:: Input data ::
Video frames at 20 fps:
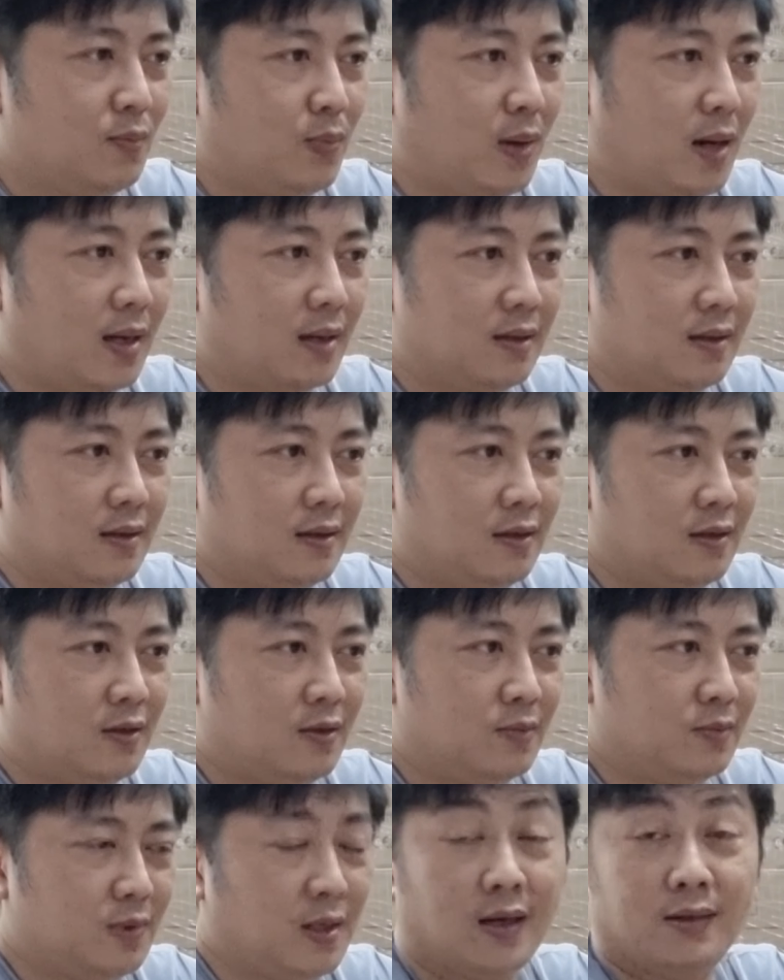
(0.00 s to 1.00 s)
But
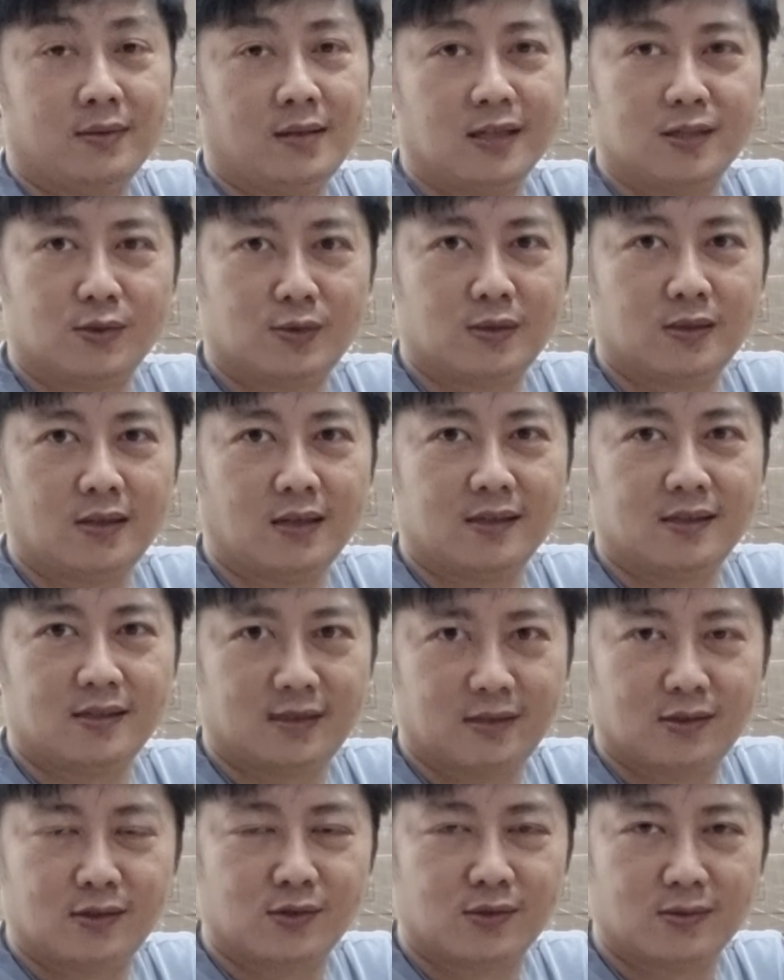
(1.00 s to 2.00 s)
um, yeah, that's
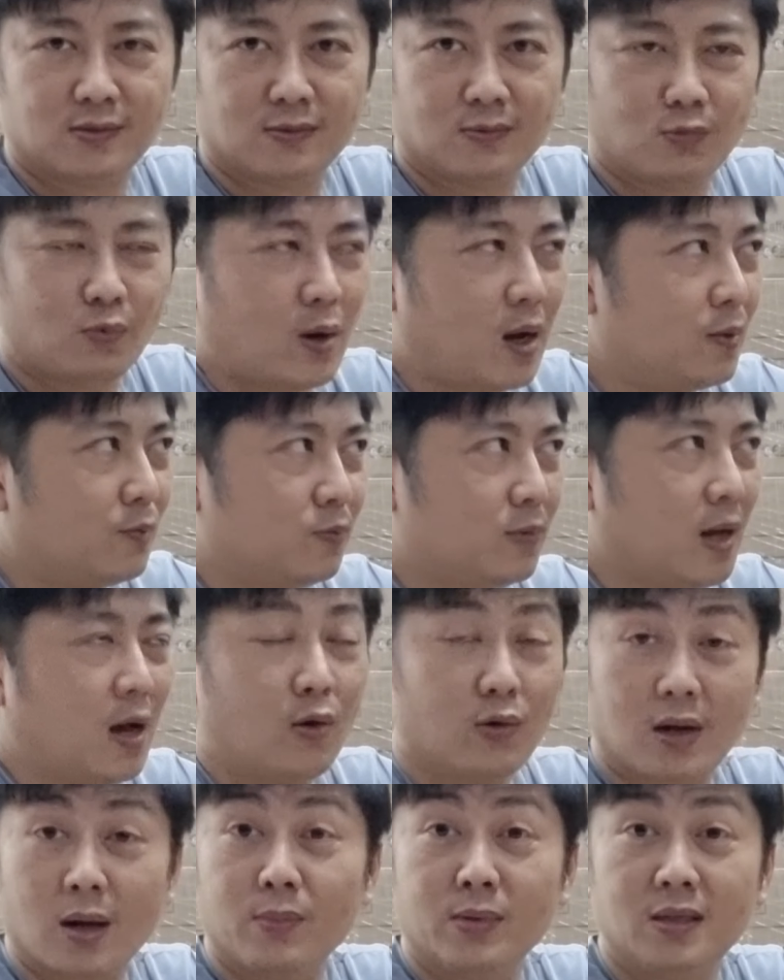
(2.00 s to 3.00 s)
that's what
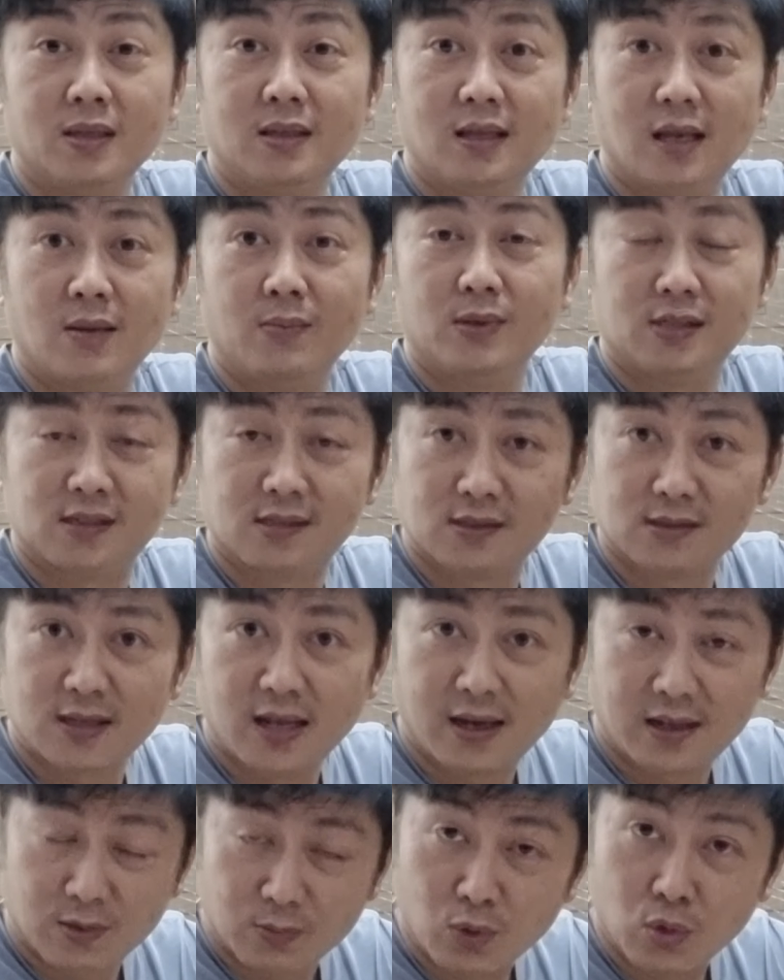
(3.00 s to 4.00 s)
our company name is
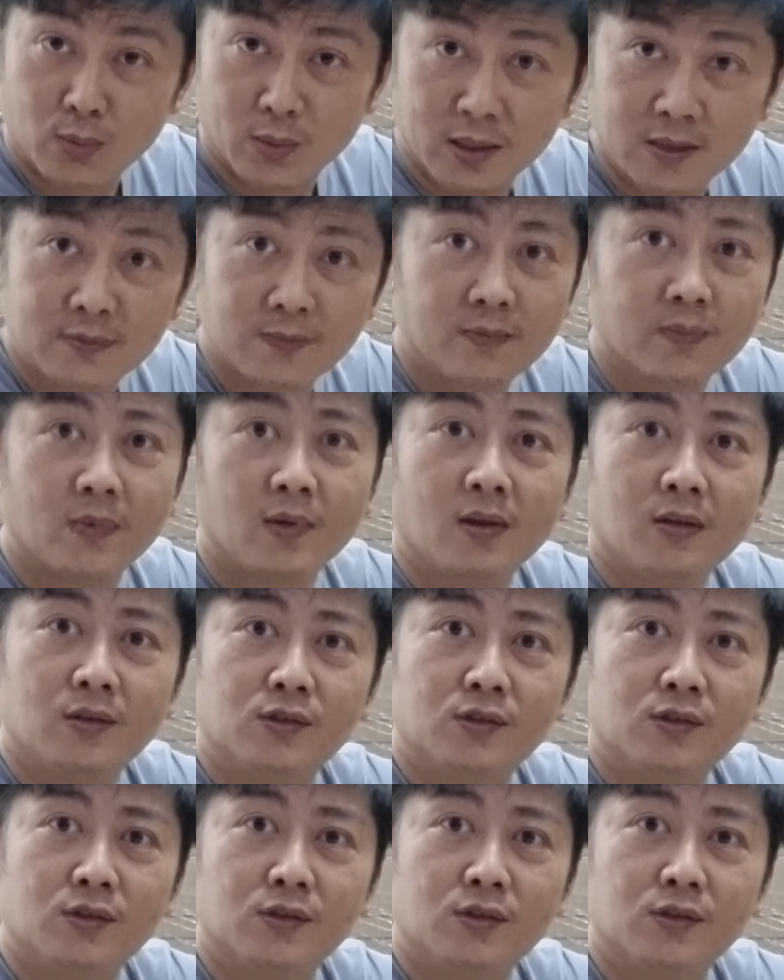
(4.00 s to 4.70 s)
at the moment.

:: Problem to solve ::
Return the whole listing word for word, minus its pictures.

:: Your response ::
Video frames at 20 fps:
(0.00 s to 1.00 s)
But
(1.00 s to 2.00 s)
um, yeah, that's
(2.00 s to 3.00 s)
that's what
(3.00 s to 4.00 s)
our company name is
(4.00 s to 4.70 s)
at the moment.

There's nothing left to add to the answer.